Dataset records |
Content starts

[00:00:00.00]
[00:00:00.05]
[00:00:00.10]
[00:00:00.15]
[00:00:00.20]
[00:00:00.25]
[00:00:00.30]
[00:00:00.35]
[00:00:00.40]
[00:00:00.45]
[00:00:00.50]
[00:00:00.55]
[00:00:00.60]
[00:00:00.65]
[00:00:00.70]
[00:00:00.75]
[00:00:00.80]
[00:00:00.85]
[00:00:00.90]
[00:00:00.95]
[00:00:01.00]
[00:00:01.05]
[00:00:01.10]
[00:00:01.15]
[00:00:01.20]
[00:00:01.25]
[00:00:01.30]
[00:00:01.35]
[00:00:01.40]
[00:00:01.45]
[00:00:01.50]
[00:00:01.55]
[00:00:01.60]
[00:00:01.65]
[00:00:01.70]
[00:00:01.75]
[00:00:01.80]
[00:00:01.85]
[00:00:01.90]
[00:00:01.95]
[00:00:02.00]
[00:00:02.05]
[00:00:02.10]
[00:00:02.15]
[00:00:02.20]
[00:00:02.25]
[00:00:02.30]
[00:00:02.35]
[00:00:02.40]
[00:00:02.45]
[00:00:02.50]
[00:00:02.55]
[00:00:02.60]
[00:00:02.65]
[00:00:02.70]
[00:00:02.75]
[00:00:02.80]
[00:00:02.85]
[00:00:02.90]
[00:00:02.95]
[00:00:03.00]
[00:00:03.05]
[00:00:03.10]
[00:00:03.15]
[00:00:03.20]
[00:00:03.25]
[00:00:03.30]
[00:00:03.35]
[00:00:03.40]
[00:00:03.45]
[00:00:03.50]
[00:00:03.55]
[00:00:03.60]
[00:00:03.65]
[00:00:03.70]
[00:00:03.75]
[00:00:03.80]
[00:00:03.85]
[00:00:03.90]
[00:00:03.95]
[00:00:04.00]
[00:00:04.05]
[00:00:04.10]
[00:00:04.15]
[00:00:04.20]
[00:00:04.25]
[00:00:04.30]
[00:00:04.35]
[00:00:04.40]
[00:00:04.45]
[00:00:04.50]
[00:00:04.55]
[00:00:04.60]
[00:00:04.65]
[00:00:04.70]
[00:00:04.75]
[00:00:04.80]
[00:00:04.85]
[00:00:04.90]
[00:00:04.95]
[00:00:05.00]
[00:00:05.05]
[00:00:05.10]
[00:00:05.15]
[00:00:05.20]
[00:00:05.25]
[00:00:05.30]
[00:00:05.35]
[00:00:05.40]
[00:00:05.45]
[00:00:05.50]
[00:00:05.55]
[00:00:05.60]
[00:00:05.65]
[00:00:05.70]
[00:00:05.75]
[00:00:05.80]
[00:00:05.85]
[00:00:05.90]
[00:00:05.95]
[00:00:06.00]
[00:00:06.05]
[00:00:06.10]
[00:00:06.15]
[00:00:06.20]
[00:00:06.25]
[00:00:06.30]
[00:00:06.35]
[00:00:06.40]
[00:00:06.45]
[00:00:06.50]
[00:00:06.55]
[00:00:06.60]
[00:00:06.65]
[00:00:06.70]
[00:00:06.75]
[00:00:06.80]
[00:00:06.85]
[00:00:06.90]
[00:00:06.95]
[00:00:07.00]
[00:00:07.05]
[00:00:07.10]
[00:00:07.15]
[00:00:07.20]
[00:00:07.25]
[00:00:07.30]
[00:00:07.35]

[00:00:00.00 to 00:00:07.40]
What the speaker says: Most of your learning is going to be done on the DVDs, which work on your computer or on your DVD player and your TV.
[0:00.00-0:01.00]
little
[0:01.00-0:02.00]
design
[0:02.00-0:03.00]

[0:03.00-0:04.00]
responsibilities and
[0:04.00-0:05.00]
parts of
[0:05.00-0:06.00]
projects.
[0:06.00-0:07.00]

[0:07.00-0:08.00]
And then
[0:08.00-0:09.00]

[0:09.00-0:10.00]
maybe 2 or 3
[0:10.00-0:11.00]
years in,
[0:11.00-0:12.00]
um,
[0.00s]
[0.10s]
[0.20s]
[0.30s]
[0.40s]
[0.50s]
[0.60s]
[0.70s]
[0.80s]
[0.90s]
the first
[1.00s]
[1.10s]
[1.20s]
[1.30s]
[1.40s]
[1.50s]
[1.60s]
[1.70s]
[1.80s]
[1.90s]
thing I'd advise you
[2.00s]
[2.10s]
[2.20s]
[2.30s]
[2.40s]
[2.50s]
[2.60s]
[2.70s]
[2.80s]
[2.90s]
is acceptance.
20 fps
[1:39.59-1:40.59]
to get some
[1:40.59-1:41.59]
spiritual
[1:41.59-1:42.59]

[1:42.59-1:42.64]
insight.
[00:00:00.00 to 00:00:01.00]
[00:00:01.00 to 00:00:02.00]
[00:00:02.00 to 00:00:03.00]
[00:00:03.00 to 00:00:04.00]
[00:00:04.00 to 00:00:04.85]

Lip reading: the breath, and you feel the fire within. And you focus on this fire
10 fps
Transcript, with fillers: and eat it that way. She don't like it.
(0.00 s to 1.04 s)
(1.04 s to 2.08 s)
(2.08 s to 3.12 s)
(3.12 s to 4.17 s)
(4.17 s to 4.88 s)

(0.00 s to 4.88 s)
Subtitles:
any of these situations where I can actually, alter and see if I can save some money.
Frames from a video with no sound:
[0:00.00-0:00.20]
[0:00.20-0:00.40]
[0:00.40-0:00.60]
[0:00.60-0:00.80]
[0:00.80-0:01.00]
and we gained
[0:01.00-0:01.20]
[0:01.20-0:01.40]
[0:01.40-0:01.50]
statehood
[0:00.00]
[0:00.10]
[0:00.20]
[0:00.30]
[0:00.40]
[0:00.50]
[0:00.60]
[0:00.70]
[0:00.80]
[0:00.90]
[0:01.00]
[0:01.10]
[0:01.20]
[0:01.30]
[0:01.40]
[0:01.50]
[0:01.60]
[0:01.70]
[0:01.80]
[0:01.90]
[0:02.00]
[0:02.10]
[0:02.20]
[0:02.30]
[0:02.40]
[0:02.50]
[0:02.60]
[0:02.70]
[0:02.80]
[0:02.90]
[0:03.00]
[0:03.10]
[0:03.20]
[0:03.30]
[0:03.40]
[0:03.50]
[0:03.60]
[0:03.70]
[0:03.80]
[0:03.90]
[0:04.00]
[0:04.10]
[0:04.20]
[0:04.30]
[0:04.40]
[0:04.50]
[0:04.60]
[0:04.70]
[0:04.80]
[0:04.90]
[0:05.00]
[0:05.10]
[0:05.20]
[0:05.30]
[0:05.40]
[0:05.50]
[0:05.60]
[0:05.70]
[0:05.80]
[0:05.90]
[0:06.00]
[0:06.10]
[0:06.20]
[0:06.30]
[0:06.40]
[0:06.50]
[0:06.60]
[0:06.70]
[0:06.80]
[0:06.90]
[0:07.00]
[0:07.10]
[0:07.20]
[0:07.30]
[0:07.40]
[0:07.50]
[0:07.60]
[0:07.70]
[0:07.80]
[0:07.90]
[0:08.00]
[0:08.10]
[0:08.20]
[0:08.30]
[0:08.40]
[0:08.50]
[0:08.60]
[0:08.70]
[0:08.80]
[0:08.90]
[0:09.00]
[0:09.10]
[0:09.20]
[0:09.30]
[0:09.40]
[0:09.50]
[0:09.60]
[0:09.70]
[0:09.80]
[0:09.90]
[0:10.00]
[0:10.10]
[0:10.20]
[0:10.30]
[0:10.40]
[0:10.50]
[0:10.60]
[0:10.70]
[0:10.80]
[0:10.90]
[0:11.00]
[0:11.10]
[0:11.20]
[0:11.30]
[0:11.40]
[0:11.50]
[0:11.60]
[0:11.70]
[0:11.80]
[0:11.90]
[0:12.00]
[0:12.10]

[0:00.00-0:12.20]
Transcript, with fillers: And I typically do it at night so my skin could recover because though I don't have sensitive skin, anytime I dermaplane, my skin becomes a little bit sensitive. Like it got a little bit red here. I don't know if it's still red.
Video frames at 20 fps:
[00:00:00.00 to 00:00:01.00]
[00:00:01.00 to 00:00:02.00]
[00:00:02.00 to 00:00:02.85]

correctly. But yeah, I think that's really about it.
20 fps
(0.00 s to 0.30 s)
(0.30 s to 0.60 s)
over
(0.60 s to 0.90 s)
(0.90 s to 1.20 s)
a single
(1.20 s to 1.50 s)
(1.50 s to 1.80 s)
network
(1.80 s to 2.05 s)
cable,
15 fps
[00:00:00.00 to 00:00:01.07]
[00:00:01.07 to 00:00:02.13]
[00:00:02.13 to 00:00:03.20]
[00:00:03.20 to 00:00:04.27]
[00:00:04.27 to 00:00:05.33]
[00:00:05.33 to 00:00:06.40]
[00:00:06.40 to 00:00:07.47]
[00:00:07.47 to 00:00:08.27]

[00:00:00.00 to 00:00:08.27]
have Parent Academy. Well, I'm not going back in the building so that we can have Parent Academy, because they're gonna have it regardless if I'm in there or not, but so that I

Content ends

Problem description | The answer must be a single number: how many lines in the data above contain the string "Transcript".

Final answer | 2